DCAT to Intake Catalog translation layer

These details have not been verified by PyPI

Project links

Homepage

Project description

intake-dcat

This is an intake data source for DCAT catalogs.

These catalogs are a standardized format for describing metadata and access information for public datasets, as described here. Many Socrata and ESRI data portals publish data.json files in this format describing their catalogs. Two examples of thes can be found at

https://data.lacity.org/data.json

http://geohub.lacity.org/data.json

This project provides an opinionated way for users to load datasets from these catalogs into the scientific Python ecosystem. At the moment it loads CSVs into Pandas dataframes and GeoJSON files into GeoDataFrames, and ESRI Shapefiles into GeoDataFrames. Future formats could include plain JSON and Parquet.

Requirements

intake >= 0.4.4
intake_geopandas >= 0.2.2
geopandas >= 0.5.0

Installation

intake-dcat is published on PyPI. You can install it by running the following in your terminal:

pip install intake-dcat

You can test the functionality by opening the example notebooks in the examples/ directory

Usage

The package can be imported using

from intake_dcat import DCATCatalog

Loading a catalog

You can load data from a DCAT catalog by providing the URL to the data.json file:

catalog = DCATCatalog('http://geohub.lacity.org/data.json', name='geohub')
len(list(catalog))

You can display the items in the catalog

for entry_id, entry in catalog.items():
    display(entry)

If the catalog has too many entries to comfortably print all at once, you can narrow it by searching for a term (e.g. 'district'):

for entry_id, entry in catalog.search('district').items():
  display(entry)

Loading a dataset

Once you have identified a dataset, you can load it into a dataframe using read():

df = entry.read()

This will automatically load that dataset into a Pandas dataframe, or a GeoDataFrame, depending on the source format.

Specifying catalogs

You can read a DCATCatalog directly in Python using a URL, as done above, but it is also possible to write a catalog file that itself contains DCATCatalog entries. This allows you to more easily specify DCAT catalogs for use in distribution and version control.

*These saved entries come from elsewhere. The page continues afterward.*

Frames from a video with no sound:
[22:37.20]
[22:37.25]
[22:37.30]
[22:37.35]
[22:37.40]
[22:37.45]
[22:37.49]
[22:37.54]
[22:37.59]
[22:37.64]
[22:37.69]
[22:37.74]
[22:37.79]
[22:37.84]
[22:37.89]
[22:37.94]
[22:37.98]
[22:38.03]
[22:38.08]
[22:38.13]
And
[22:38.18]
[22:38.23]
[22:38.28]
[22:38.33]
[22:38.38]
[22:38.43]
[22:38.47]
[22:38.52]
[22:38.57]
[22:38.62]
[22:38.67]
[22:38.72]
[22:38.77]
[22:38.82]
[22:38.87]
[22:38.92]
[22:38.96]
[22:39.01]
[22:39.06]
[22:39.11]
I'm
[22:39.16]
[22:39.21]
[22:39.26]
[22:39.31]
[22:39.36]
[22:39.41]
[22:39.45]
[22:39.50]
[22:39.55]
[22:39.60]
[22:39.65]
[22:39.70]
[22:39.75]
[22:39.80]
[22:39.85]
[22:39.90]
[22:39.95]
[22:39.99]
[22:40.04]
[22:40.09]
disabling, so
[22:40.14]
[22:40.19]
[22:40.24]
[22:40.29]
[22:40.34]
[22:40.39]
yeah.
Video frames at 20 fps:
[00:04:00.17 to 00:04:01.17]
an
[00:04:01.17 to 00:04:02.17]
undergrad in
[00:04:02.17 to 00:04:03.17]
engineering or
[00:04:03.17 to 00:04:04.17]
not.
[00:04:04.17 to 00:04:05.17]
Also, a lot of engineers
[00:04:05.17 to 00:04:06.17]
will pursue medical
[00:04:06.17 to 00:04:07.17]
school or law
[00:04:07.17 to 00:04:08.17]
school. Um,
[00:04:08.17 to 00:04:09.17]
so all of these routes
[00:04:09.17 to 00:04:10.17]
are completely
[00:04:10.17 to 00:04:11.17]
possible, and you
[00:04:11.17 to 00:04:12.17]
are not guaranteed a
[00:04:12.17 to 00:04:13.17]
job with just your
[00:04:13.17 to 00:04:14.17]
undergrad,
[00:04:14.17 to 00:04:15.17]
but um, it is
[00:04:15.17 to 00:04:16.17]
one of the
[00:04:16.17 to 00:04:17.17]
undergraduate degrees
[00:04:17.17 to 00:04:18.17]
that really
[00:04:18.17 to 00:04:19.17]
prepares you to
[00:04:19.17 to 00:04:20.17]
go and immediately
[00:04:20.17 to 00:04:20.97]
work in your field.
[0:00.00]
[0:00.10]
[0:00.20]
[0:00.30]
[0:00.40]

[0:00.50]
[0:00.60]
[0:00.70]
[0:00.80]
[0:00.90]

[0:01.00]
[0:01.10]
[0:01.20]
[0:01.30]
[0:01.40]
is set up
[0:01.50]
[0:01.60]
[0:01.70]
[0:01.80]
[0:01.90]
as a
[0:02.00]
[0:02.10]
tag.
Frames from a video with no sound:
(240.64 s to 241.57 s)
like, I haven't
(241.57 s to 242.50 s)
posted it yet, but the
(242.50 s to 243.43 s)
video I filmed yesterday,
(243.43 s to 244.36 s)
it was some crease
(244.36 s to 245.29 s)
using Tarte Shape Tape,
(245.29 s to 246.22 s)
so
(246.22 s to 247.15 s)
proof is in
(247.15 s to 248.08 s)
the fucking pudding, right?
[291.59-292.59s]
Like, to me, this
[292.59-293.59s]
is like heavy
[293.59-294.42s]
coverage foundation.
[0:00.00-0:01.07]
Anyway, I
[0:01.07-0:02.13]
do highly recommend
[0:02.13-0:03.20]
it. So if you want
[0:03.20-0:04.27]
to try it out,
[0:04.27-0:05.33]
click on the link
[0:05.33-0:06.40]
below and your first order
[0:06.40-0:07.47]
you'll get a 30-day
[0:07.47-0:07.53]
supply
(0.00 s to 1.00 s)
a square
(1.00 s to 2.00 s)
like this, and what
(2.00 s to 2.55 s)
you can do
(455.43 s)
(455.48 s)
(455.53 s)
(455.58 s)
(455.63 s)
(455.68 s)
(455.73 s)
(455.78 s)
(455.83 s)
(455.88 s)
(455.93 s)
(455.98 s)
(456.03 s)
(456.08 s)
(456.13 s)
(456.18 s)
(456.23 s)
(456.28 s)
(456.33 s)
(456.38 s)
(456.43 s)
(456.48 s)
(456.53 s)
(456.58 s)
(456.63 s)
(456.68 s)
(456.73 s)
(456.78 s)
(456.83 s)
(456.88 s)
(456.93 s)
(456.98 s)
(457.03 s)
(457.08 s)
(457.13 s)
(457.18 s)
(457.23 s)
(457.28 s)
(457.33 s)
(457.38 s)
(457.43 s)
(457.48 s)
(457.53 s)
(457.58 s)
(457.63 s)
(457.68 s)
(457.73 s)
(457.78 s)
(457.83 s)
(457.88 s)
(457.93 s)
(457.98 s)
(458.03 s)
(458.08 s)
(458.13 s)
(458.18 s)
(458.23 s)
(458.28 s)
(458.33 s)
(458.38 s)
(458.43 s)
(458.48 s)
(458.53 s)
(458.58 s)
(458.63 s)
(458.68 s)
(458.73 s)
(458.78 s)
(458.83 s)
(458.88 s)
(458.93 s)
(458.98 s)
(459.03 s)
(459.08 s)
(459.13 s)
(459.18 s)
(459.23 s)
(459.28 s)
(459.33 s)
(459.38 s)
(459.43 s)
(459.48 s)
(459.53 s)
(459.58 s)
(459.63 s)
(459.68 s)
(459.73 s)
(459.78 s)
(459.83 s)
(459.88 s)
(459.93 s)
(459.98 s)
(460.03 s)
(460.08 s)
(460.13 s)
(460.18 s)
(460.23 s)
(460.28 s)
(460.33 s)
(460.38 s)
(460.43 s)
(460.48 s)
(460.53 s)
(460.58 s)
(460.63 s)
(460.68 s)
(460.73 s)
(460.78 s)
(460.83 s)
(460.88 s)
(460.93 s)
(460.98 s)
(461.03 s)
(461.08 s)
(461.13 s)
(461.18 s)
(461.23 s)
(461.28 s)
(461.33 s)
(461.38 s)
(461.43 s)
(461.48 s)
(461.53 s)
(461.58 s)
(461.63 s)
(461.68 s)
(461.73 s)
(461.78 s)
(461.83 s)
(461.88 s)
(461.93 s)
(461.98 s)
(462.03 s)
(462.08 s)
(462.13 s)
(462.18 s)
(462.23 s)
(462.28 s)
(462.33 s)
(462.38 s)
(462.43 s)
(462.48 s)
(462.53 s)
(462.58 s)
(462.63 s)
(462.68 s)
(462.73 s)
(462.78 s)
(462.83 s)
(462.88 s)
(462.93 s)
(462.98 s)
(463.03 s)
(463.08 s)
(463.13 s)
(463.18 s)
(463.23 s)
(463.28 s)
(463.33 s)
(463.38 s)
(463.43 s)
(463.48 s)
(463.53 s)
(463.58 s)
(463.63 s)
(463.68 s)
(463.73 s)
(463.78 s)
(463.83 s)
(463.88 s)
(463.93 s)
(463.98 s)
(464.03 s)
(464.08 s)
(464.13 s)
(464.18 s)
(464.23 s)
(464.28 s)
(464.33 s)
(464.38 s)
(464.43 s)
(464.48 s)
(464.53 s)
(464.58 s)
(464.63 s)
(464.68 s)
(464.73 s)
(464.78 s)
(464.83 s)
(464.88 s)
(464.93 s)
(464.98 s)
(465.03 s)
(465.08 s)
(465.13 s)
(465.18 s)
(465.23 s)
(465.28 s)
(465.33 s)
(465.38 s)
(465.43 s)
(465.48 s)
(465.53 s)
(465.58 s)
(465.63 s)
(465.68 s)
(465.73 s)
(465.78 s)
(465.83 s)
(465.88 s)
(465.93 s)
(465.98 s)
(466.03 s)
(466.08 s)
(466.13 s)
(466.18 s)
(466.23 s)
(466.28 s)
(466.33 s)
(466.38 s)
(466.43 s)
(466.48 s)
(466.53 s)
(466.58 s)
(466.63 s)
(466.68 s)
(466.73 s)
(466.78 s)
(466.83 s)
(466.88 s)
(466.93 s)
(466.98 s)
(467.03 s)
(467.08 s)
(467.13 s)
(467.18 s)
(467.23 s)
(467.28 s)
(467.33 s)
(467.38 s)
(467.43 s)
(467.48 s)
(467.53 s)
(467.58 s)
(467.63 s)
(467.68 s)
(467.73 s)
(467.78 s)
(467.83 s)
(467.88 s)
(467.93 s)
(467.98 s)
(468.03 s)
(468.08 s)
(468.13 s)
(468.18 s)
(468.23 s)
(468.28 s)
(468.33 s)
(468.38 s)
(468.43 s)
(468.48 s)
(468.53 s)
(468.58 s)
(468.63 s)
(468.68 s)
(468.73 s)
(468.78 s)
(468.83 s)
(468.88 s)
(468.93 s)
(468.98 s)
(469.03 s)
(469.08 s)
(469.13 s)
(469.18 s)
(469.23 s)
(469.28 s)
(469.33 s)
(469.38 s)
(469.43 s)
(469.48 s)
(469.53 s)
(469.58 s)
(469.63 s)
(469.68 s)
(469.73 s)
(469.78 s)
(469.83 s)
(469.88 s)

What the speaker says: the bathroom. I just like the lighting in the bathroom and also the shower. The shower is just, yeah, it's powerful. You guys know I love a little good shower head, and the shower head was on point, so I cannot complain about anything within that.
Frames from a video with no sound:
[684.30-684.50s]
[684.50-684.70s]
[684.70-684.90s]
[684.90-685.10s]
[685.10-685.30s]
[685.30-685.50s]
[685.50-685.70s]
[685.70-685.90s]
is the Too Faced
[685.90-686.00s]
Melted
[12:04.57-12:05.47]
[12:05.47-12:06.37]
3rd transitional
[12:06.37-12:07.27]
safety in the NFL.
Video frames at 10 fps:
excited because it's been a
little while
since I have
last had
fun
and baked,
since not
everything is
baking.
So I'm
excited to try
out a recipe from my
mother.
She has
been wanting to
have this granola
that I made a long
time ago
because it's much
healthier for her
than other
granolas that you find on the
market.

For instance, this YAML file creates entries for two open data catalogs:

metadata:
  version: 1
sources:
  # Here we have two data sources for this catalog, which are themselves
  # DCAT catalogs, one for LA open data, and the other for LA GeoHub
  la_open_data:
    # We identify them as being loaded with the DCAT driver
    driver: dcat
    # Here we specify the args used to load the catalog
    args:
      # The URL to the catalog
      url: https://data.lacity.org/data.json
      # An optional name for the catalog.
      name: la-open-data
  la_geohub:
    driver: dcat
    args:
      url: http://geohub.lacity.org/data.json
      name: la_geohub
      # We can also specify a subset of the datasets in the catalog using an "items"
      # dictionary. If these are specified, only these datasets will be available in
      # the resulting catalog. They will be available under the more human-readable
      # name specified as the key.
      items:
        # So, this dataset will be available as "bikeways"
        bikeways: http://geohub.lacity.org/datasets/2602345a7a8549518e8e3c873368c1d9_0
        city_boundary: http://geohub.lacity.org/datasets/09f503229d37414a8e67a7b6ceb9ec43_7
        bike_racks: http://geohub.lacity.org/datasets/3b022cced9704108af157d3d5eedb268_2

Command Line Interface

intake-dcat provides a small command line interface for some common operations. These are invoked using intake-dcat <subcommand> <options>

The `mirror` command

This command loads a manifest file that lists a set of DCAT entries, uploads them to a specified s3 bucket, and outputs a new catalog with identical entries pointing to the bucket.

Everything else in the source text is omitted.